Applicants seeking an original, renewal or raise-in-grade credential are required to complete this form (if a previous
medical evaluation is not submitted within the past 3 years) and submit it to the U.S. Coast Guard.
Guidance for required submission of this form is contained in
Enclosure (1) of NVIC
4-08.
Instructions for Applicants
Applicants are required to provide the applicant information in section I, medication information in Section III, and
certification of medical conditions in Section IV.
Applicants are required to sign and date the certification in section I of this form attesting, subject to criminal
prosecution under 18 USC § 1001, that all information reported is true and correct to the best of their knowledge and
that they have not knowingly omitted or falsified any material information relevant to this form.
Applicants should also complete the release in section II of this form.
Privacy Act Statement
As required by Title 5 United States Code (U.S.C) 552a(e)(3), the following information is provided when supplying
personal information to the United States Coast Guard.
1.
Authority for solicitation of the information: 46 U.S.C. 2104(a), 7101[c]-(e), 7306(a)(4), 7313[c](3), 7317(a),
8703(b), 9102(a)(5).
2.
Principal purposes for which information is used:
a. To determine if an applicant is physically capable of performing their duties.
b. To ensure that a duly licensed or certified Physician (MD or DO) / Physician Assistant / Nurse Practitioner
conducts the applicant’s physical examination/certification and to verify the information as needed.
3.
The routine uses which may be made of this information:
a. This form becomes a part of the applicant's file as documentary evidence that regulatory physical
requirements have been satisfied and that the applicant is physically competent to hold a credential.

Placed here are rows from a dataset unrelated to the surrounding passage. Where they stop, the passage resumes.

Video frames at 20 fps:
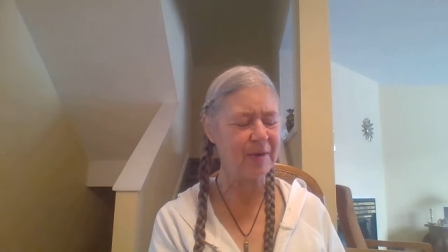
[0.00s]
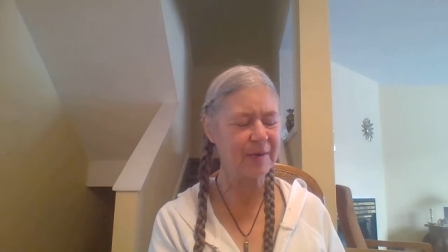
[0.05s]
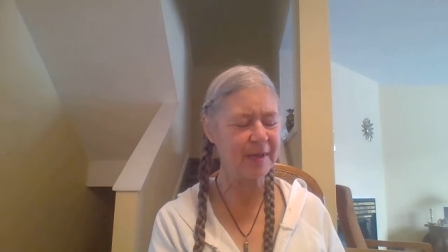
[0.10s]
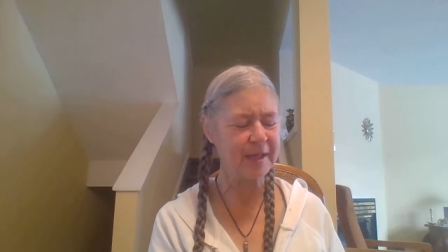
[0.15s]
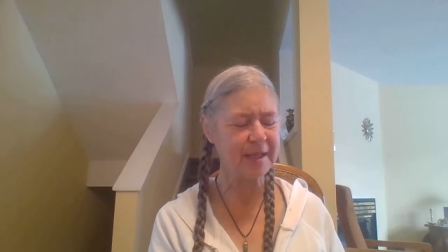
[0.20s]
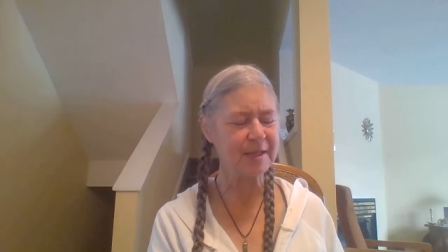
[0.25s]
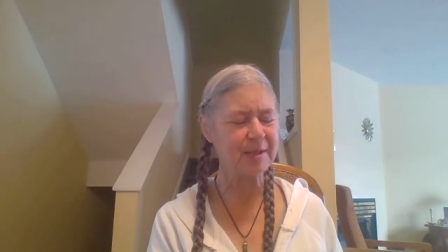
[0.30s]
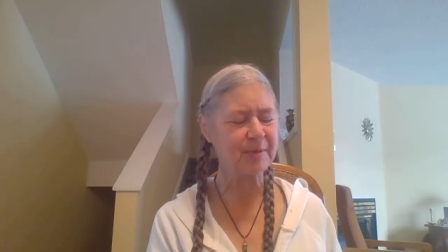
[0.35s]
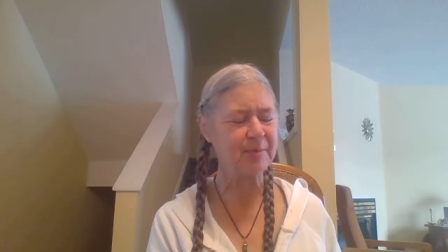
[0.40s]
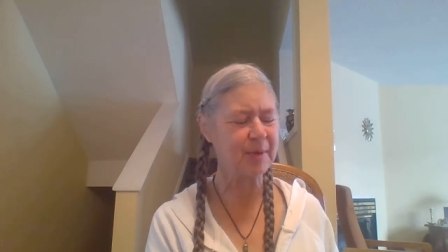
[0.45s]

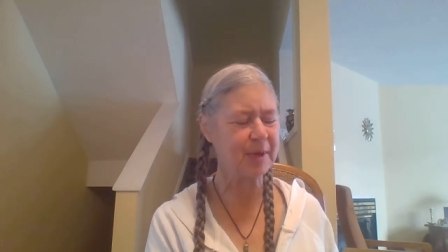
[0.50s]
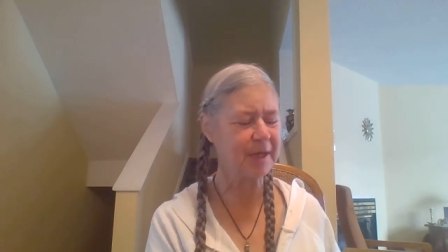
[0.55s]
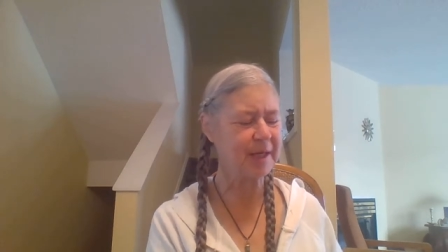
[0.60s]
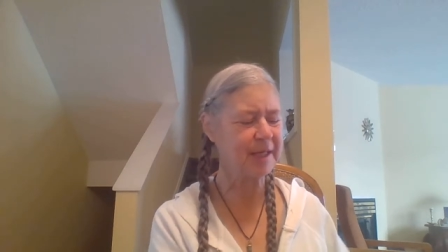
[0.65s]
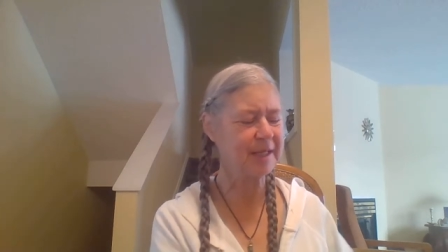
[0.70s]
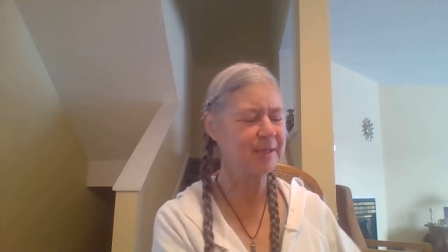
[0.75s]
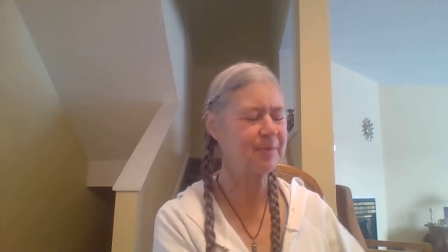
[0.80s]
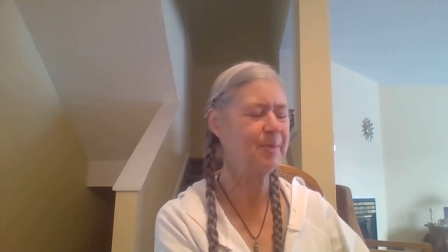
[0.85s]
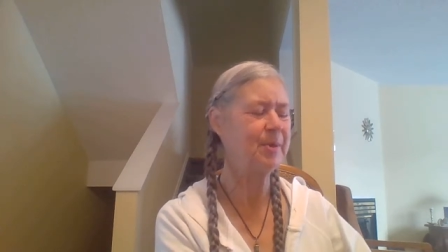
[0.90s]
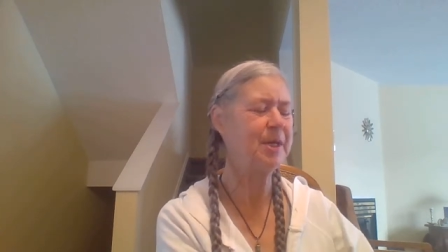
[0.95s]
This book
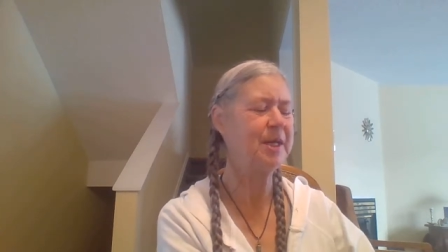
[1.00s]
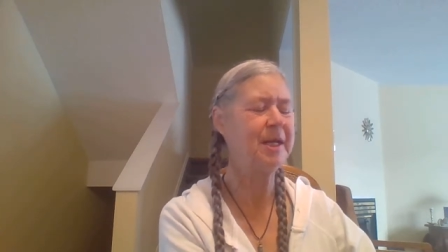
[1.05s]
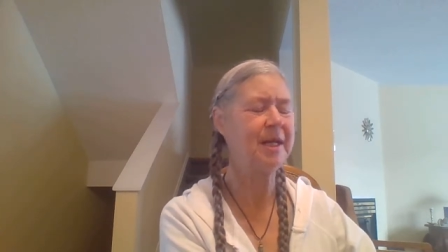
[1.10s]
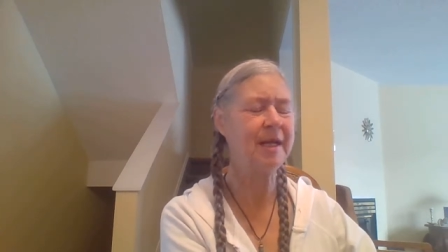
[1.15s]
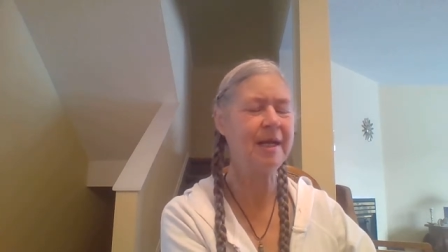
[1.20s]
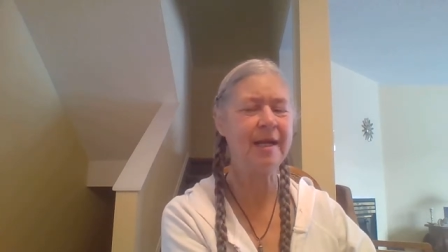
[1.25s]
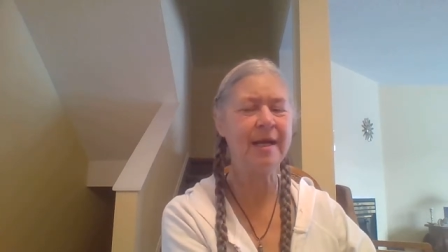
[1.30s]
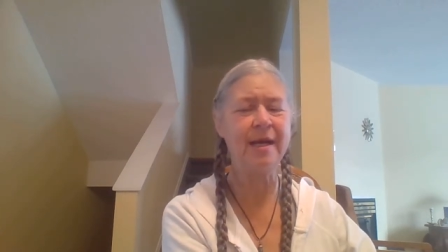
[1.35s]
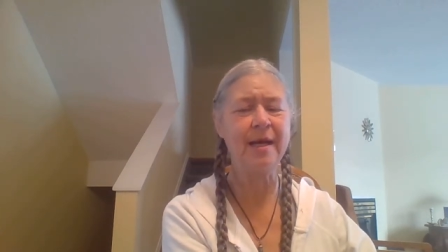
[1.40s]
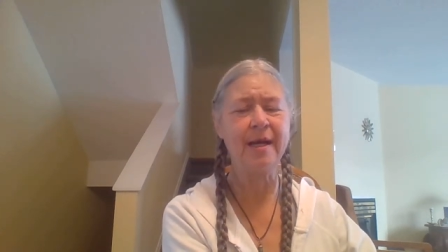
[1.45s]
has
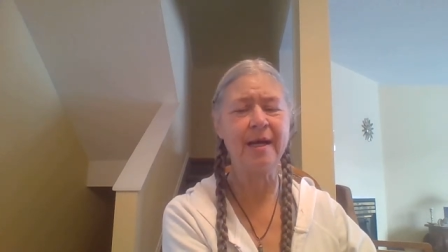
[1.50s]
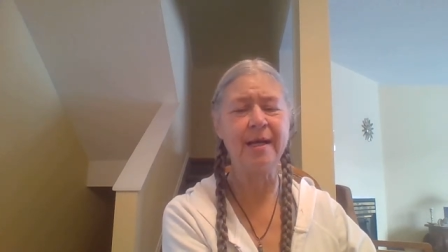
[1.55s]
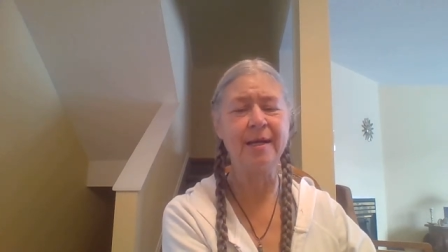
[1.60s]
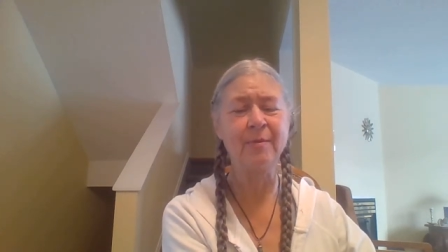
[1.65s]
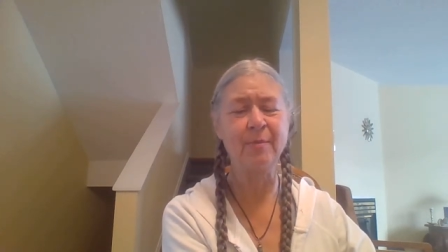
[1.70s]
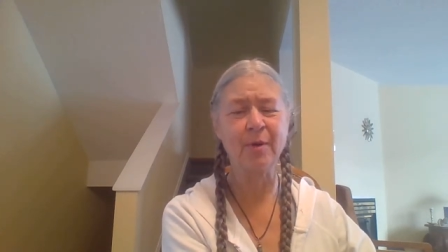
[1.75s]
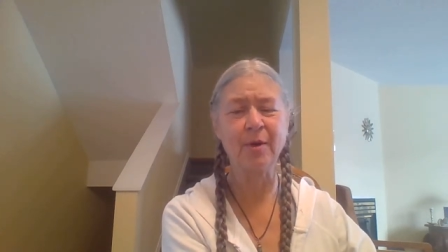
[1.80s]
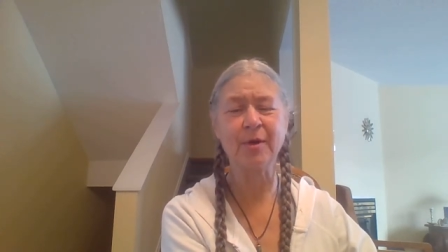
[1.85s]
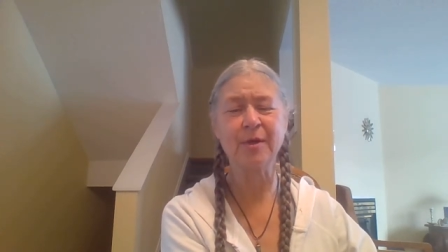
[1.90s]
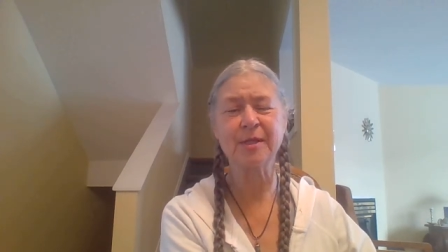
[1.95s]
been in
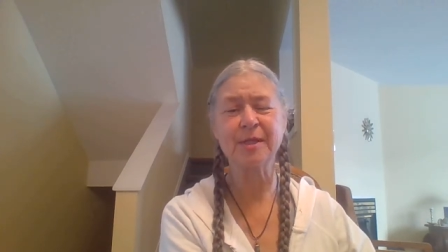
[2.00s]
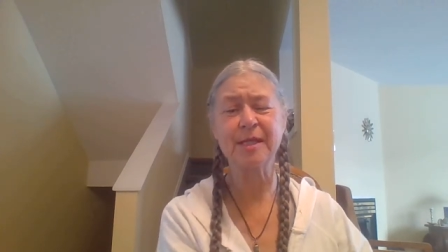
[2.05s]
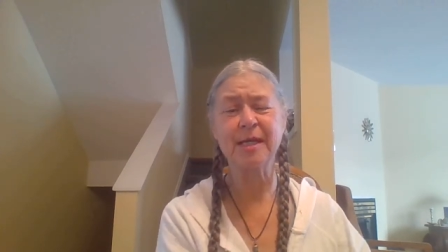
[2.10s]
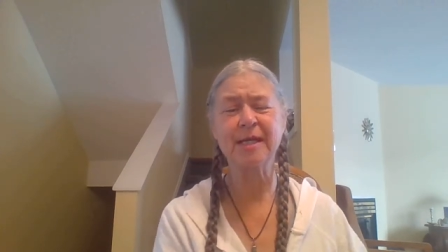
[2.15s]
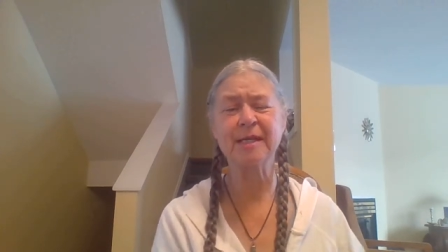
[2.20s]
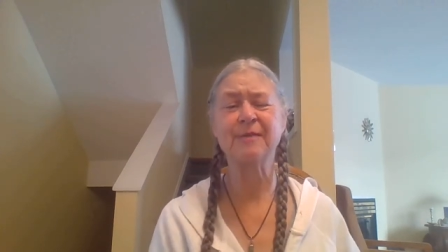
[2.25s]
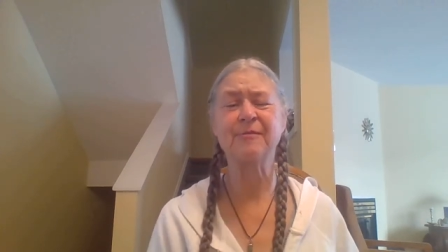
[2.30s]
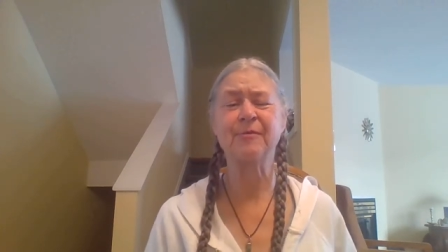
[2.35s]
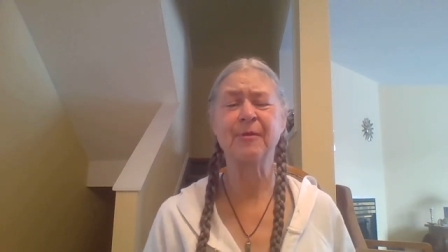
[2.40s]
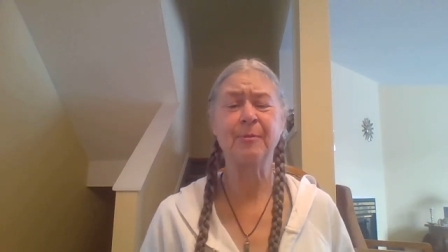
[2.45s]

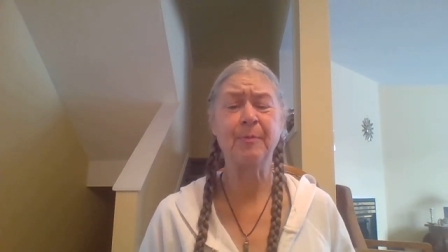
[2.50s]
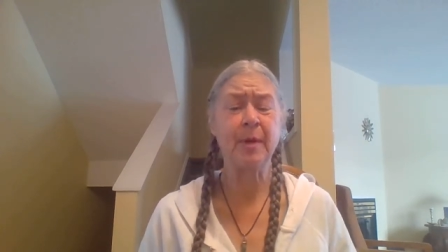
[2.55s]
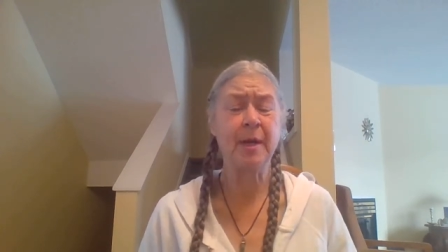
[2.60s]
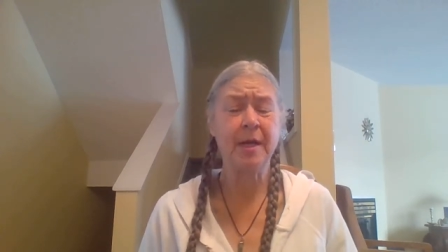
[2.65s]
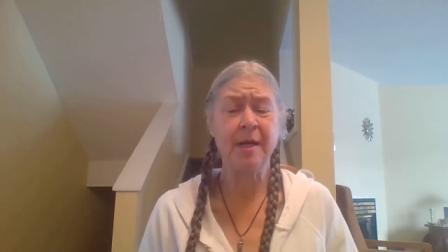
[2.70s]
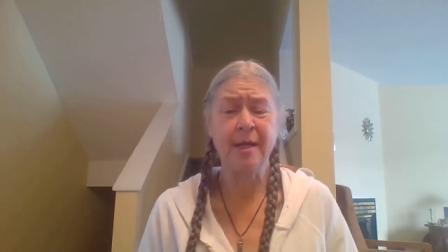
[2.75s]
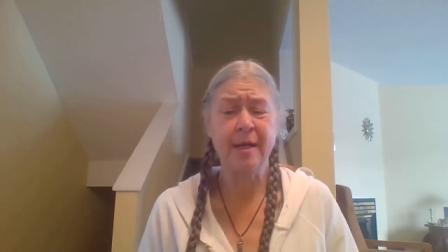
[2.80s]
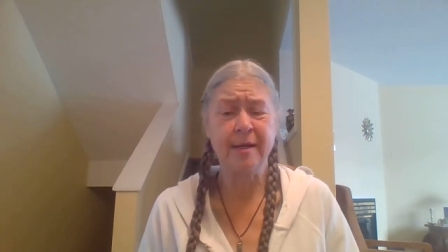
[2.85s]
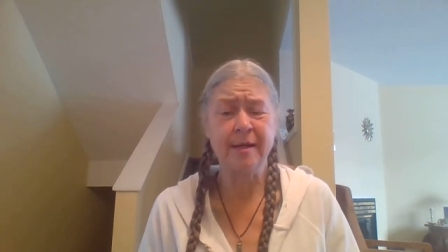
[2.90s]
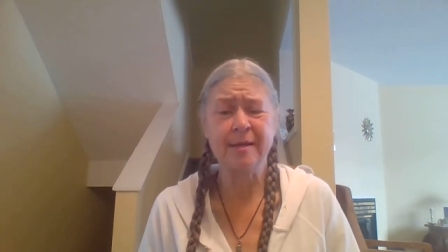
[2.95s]
process for
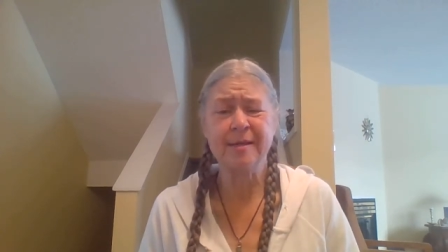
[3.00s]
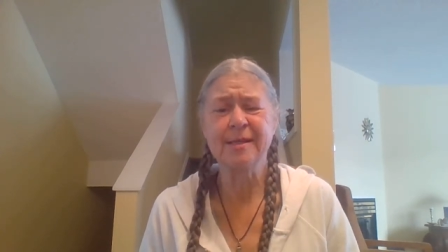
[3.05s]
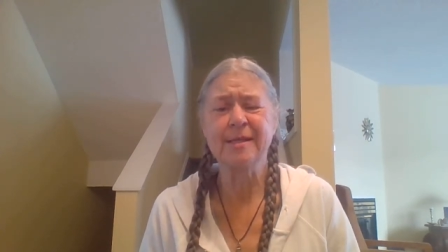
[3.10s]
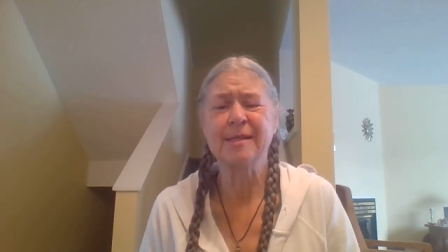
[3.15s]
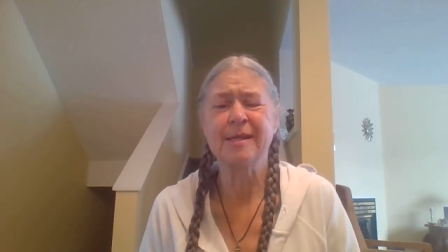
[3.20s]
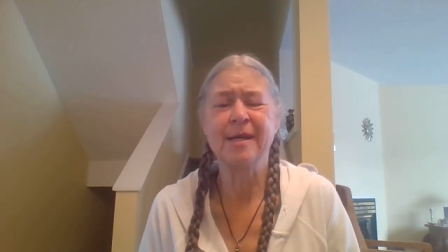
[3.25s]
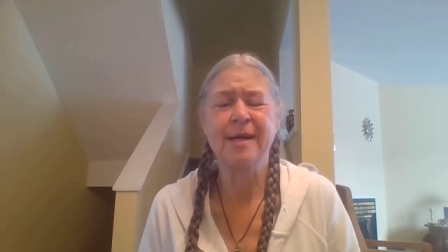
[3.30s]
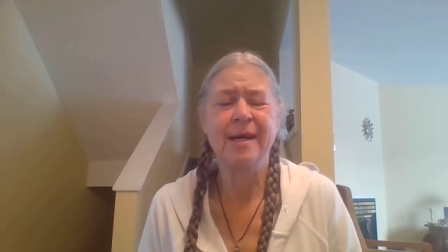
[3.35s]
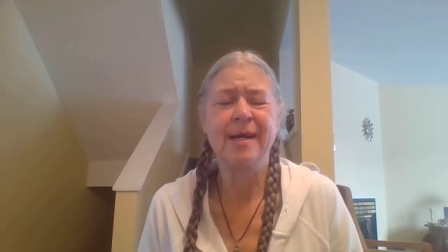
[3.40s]
many years.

b. The information becomes part of the total credential file and is subject to review by Federal agency casualty
investigators.
c. This information may be used by the United States Coast Guard and an Administrative Law Judge in
determining causation of marine casualties and appropriate suspension and revocation action.
4.
Disclosure of this information is voluntary, but failure to provide this information will result in non-issuance of a
credential.
An agency may not conduct or sponsor, and a person is not required to respond to a collection of information unless it
displays a valid OMB control number. The United States Coast Guard estimates that the average burden for completing
this form is 20 minutes. You may submit any comments concerning the accuracy of this burden estimate or any
suggestions for reducing the burden to the Commandant (CG-543) United States Coast Guard. 2100 2nd Street SW.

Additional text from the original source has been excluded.